[Collected data]
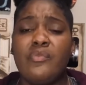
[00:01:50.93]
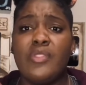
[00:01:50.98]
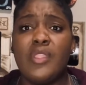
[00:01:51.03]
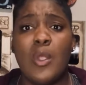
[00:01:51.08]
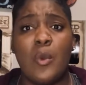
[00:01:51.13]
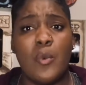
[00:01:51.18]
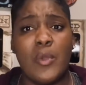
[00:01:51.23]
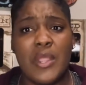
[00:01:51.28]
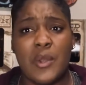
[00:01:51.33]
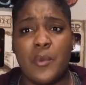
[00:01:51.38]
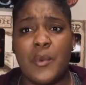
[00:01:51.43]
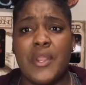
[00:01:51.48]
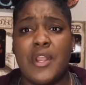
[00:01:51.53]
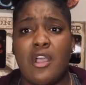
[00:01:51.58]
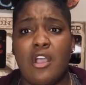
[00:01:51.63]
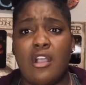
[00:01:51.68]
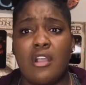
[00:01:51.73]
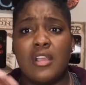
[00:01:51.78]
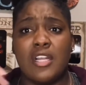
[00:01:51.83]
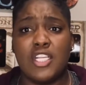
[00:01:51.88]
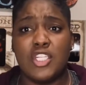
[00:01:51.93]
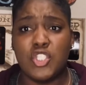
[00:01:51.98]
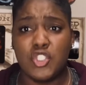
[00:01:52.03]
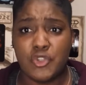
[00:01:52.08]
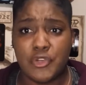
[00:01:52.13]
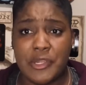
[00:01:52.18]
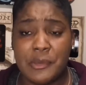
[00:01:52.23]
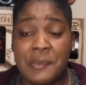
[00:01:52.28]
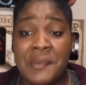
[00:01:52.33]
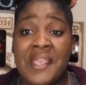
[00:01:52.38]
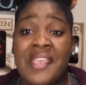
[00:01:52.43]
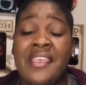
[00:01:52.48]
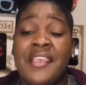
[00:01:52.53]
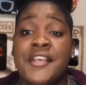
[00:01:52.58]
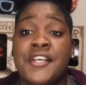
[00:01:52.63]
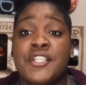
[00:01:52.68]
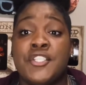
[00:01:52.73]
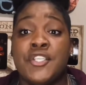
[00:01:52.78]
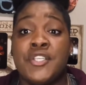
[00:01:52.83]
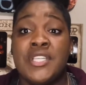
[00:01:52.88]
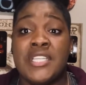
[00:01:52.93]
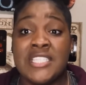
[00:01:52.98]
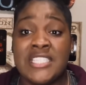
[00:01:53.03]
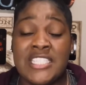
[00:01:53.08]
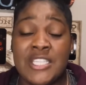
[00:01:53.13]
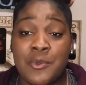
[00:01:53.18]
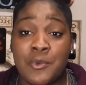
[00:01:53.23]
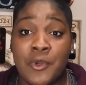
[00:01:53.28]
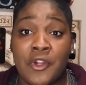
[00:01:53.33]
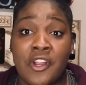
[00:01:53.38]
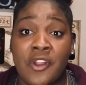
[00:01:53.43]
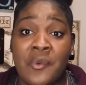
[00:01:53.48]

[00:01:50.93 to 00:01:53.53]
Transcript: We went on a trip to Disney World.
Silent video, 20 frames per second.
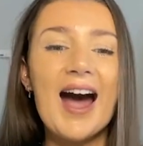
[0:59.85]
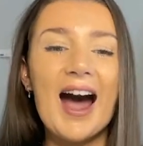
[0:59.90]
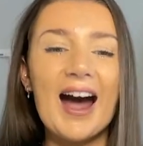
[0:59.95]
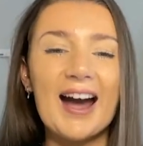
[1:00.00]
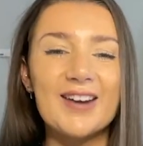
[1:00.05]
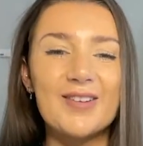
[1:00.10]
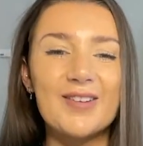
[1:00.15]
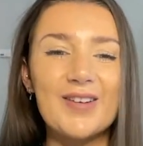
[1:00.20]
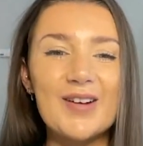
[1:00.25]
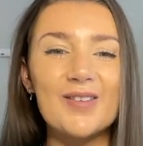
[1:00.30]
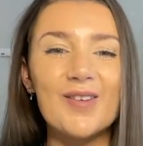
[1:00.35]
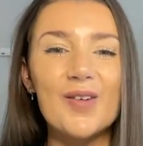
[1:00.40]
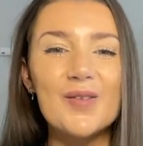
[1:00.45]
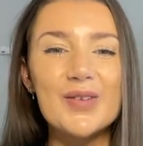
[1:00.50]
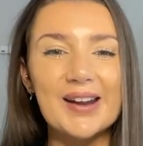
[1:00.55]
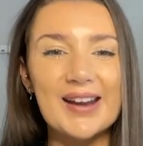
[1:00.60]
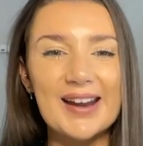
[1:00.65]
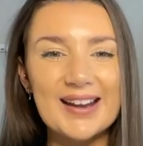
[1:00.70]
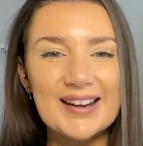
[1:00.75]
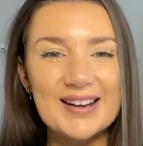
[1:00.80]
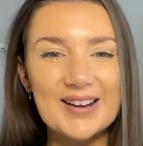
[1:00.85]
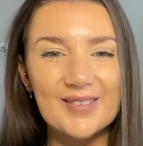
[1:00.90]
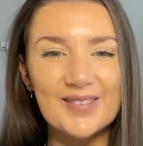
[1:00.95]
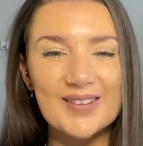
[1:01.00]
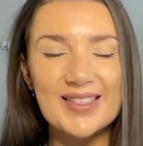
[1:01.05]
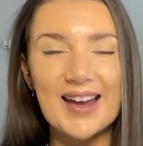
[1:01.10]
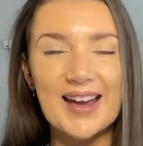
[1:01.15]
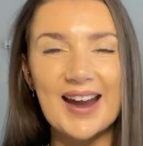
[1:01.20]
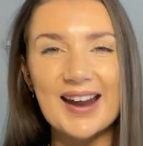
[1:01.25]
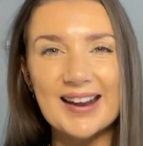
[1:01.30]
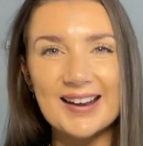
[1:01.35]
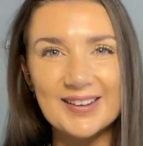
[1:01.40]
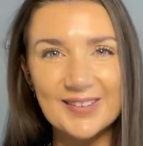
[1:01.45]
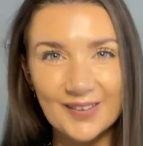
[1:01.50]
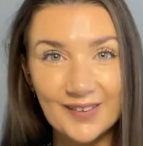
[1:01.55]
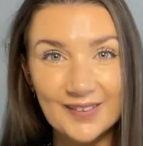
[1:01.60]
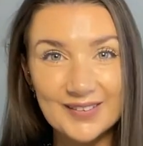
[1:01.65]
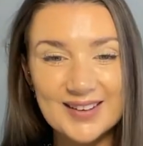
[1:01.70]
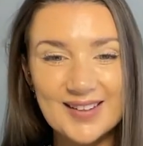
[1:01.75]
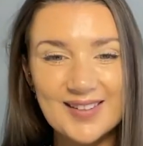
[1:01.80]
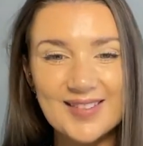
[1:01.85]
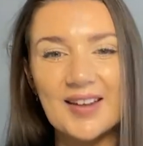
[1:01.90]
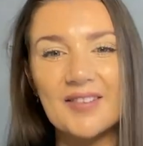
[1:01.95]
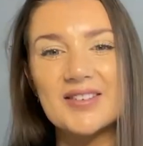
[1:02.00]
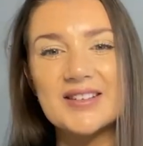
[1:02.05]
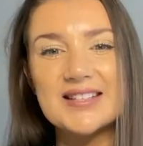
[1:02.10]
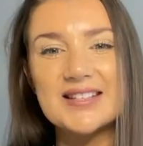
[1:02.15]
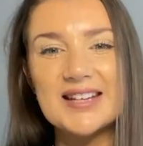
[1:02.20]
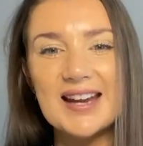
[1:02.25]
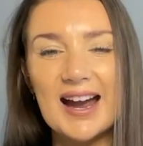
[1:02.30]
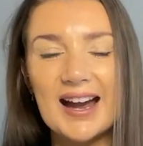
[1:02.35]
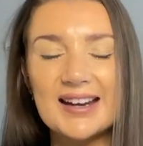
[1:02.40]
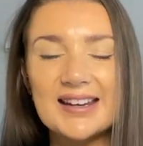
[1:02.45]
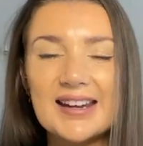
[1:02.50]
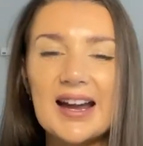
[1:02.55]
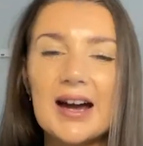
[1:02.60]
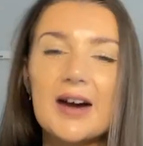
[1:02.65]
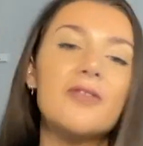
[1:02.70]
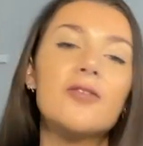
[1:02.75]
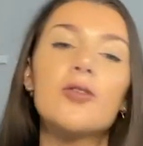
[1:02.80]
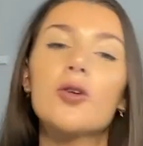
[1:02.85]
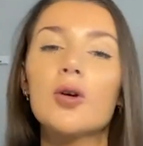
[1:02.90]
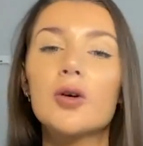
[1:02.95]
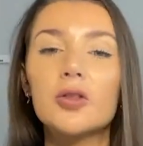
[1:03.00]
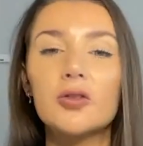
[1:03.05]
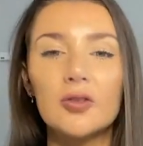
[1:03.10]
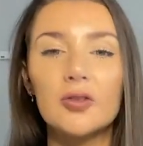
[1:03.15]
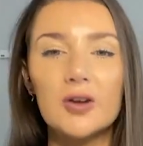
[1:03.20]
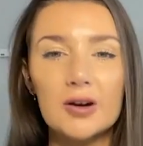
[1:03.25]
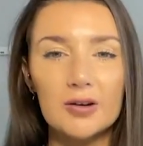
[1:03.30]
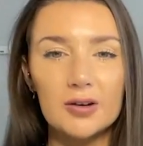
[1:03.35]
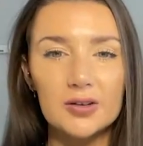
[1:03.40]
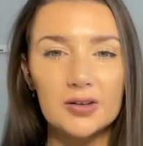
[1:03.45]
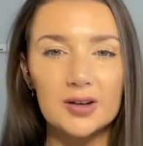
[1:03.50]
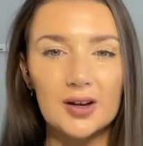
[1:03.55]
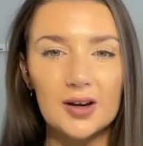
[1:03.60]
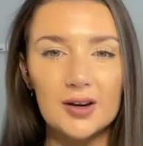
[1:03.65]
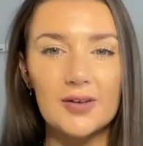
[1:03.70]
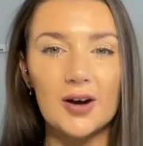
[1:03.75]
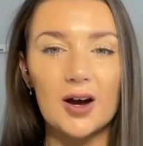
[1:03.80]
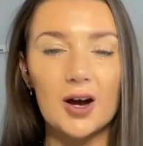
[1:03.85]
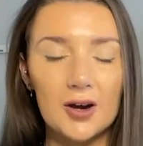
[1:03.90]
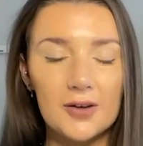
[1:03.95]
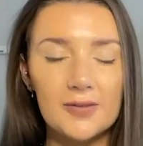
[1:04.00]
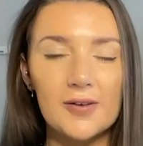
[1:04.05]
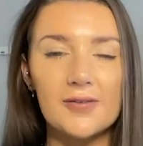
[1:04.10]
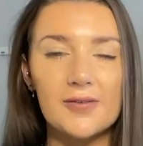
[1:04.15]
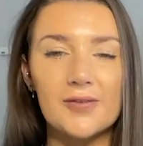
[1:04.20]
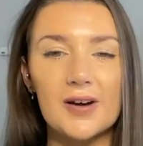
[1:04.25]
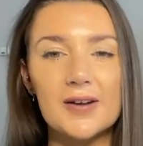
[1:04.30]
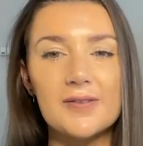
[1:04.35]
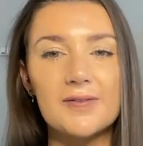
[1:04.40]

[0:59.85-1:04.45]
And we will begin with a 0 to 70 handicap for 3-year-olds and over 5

__What this task involves__.
Exact copy, no pictures: reproduce every record as it stands.

__Completed task__.
[00:01:50.93]
[00:01:50.98]
[00:01:51.03]
[00:01:51.08]
[00:01:51.13]
[00:01:51.18]
[00:01:51.23]
[00:01:51.28]
[00:01:51.33]
[00:01:51.38]
[00:01:51.43]
[00:01:51.48]
[00:01:51.53]
[00:01:51.58]
[00:01:51.63]
[00:01:51.68]
[00:01:51.73]
[00:01:51.78]
[00:01:51.83]
[00:01:51.88]
[00:01:51.93]
[00:01:51.98]
[00:01:52.03]
[00:01:52.08]
[00:01:52.13]
[00:01:52.18]
[00:01:52.23]
[00:01:52.28]
[00:01:52.33]
[00:01:52.38]
[00:01:52.43]
[00:01:52.48]
[00:01:52.53]
[00:01:52.58]
[00:01:52.63]
[00:01:52.68]
[00:01:52.73]
[00:01:52.78]
[00:01:52.83]
[00:01:52.88]
[00:01:52.93]
[00:01:52.98]
[00:01:53.03]
[00:01:53.08]
[00:01:53.13]
[00:01:53.18]
[00:01:53.23]
[00:01:53.28]
[00:01:53.33]
[00:01:53.38]
[00:01:53.43]
[00:01:53.48]

[00:01:50.93 to 00:01:53.53]
Transcript: We went on a trip to Disney World.
Silent video, 20 frames per second.
[0:59.85]
[0:59.90]
[0:59.95]
[1:00.00]
[1:00.05]
[1:00.10]
[1:00.15]
[1:00.20]
[1:00.25]
[1:00.30]
[1:00.35]
[1:00.40]
[1:00.45]
[1:00.50]
[1:00.55]
[1:00.60]
[1:00.65]
[1:00.70]
[1:00.75]
[1:00.80]
[1:00.85]
[1:00.90]
[1:00.95]
[1:01.00]
[1:01.05]
[1:01.10]
[1:01.15]
[1:01.20]
[1:01.25]
[1:01.30]
[1:01.35]
[1:01.40]
[1:01.45]
[1:01.50]
[1:01.55]
[1:01.60]
[1:01.65]
[1:01.70]
[1:01.75]
[1:01.80]
[1:01.85]
[1:01.90]
[1:01.95]
[1:02.00]
[1:02.05]
[1:02.10]
[1:02.15]
[1:02.20]
[1:02.25]
[1:02.30]
[1:02.35]
[1:02.40]
[1:02.45]
[1:02.50]
[1:02.55]
[1:02.60]
[1:02.65]
[1:02.70]
[1:02.75]
[1:02.80]
[1:02.85]
[1:02.90]
[1:02.95]
[1:03.00]
[1:03.05]
[1:03.10]
[1:03.15]
[1:03.20]
[1:03.25]
[1:03.30]
[1:03.35]
[1:03.40]
[1:03.45]
[1:03.50]
[1:03.55]
[1:03.60]
[1:03.65]
[1:03.70]
[1:03.75]
[1:03.80]
[1:03.85]
[1:03.90]
[1:03.95]
[1:04.00]
[1:04.05]
[1:04.10]
[1:04.15]
[1:04.20]
[1:04.25]
[1:04.30]
[1:04.35]
[1:04.40]

[0:59.85-1:04.45]
And we will begin with a 0 to 70 handicap for 3-year-olds and over 5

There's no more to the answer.